Известная вещь: если партнёр играет хуже, чем ты, — то как бы ты ни был оснащён — тоже запутаешься и начинаешь играть ещё хуже партнёра. Всё рушится. Я сейчас скажу общую вещь, но много раз испытанную: видимо, от Владимира шла какая-то энергия. И видимо, эта энергия брала меня в своё поле — и все вещи, на которые я был способен, максимально раскрывались. Начинала работать фантазия — от очень точного психологического рисунка и от той энергии, которая шла от Высоцкого. И я это говорю безо всякого преувеличения! Хотя это что-то метафизическое, но я это чувствовал.
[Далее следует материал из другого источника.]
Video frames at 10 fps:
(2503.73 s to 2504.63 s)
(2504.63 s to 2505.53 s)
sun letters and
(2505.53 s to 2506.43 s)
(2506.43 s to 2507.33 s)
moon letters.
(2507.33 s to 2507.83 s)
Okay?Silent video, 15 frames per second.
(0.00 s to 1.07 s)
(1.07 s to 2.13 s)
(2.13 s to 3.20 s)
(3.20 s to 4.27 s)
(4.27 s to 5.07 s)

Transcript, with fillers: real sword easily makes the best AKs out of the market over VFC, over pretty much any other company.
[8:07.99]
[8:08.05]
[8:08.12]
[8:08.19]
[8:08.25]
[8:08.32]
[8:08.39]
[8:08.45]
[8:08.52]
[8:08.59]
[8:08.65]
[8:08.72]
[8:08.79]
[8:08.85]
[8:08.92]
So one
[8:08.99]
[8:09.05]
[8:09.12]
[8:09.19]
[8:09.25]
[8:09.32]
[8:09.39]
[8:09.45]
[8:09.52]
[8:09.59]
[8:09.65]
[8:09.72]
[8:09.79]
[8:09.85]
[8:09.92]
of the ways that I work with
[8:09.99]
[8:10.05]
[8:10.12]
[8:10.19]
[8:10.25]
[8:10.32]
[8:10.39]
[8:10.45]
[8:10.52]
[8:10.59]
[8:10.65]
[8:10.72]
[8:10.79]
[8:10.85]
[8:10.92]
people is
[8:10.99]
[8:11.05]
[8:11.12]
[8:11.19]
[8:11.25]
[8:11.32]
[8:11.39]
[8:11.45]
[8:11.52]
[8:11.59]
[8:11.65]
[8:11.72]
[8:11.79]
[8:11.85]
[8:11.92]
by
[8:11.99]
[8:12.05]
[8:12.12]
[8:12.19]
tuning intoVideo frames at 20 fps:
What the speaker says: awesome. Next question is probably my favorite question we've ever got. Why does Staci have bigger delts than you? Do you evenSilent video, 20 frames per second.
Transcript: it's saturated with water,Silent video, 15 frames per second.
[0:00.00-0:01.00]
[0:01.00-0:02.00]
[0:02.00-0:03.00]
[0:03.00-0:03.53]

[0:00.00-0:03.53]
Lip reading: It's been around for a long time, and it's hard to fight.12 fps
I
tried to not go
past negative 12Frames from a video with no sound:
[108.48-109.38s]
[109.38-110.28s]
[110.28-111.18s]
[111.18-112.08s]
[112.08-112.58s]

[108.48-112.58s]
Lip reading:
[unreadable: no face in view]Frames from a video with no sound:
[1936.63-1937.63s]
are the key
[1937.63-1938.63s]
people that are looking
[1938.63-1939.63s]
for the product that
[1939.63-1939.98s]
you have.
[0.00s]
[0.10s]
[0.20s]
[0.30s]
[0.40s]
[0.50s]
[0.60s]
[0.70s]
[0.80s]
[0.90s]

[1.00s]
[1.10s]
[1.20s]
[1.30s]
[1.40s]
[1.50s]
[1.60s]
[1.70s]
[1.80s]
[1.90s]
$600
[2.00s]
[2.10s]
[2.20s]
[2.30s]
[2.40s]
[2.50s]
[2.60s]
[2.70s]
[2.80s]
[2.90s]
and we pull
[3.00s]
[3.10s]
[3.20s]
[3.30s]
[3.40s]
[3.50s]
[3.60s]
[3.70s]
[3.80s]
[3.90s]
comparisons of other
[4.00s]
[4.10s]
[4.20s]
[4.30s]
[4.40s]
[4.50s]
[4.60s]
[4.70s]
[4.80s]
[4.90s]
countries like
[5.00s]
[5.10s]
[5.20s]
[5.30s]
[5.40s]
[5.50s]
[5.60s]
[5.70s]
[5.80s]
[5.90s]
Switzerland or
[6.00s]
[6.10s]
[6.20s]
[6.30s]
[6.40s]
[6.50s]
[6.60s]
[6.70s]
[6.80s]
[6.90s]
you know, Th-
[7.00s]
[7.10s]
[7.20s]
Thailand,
Репетиций шли долго. В самом начале — иногда я чрезвычайно волновался — подошёл Владимир и сказал (меня это очень тронуло):
— Саша, ты что-то очень много слов от себя добавляешь… Это Достоевский. Тут ничего нельзя…
— Володя, я потом всё это уберу. Все эти междометия от себя.
— Нет, потом тебе будет очень трудно. Давай, я сяду где-нибудь за кулисами с экземпляром пьесы, и буду просто следить за текстом…
Я ему ответил, что сам постараюсь следить… Всё-таки такая большая роль, да и я ещё не обладал опытом ни в театре, ни на сцене.
А вообще, Владимир все эти годы держал себя очень замкнуто. Он всегда приходил достаточно независимо, что могло показаться и высокомерным… И это, наверное, порождало в труппе — я не говорю про всех — какую-то неприязнь, даже злобу.
И ещё — очень конкретное, что осталось в памяти… Вышел спектакль, и на каком-то этапе всё начало складываться. Но я ещё не научился распределять свои силы, чтобы мне их хватило от начала до конца. Уже было сыграно — не один, не два, не пять — более ста спектаклей. Сколько точно, я не помню… Почти перед самым концом спектакля наступил такой момент, когда я минуты на две-три уходил за кулисы. А в это время Высоцкий играл сцену с Ниной Шацкой — сцена Свидригайлова и Авдотьи Романовны. И получилось так, что к этому моменту я уже выдохся окончательно! Я уходил за кулисы с мыслью, что теперь осталось мало, полторы сцены… Что просто уже не могу! Всё! И имею право расслабиться, тем более, что осталось, якобы, не самое главное…
И в это время по трансляции я слышал сцену Высоцкого с Шацкой, а эта сцена в развитии становится такой динамичной… Я слышал, как Высоцкий начинает — голос такой, как на последнем издыхании… Дальше уже некуда. И в тоже время я понимал, что уровень он никак не снижает. Хотите верьте, хотите нет, но мне становилось стыдно! Думаю, ну как же так?! Он старше и здоровья меньше… А Владимир явно уже на последней ноте, но он её дотягивал! И получалось так, что я ни разу не вышел просто доигрывать: «Ну ладно, как-нибудь доиграю…» Именно из-за Высоцкого! Даже голосом он помогал продержаться до конца.
Вот конкретные вещи, которые остались. Других случаев просто не было…
—
— Были прогоны, прогоны: всё плохо, всё не так… Я уже совершенно изнемогал… А премьера… Запомнил только, что мне вдруг дали охапку цветов! Юрий Петрович написал на афише:
«Саша, поздравляю Вас! Терпение и труд всё перетрут!»
—
—
А у нас всегда было по живому: я видел его глаза, он видел мои… И если можно так выразиться, как будто какая-то искра пробегала… «Вчера было замечательно, но Бог с ним… Это уже было. Интересно, как будет сегодня?» — Вот это с Владимиром было очень легко.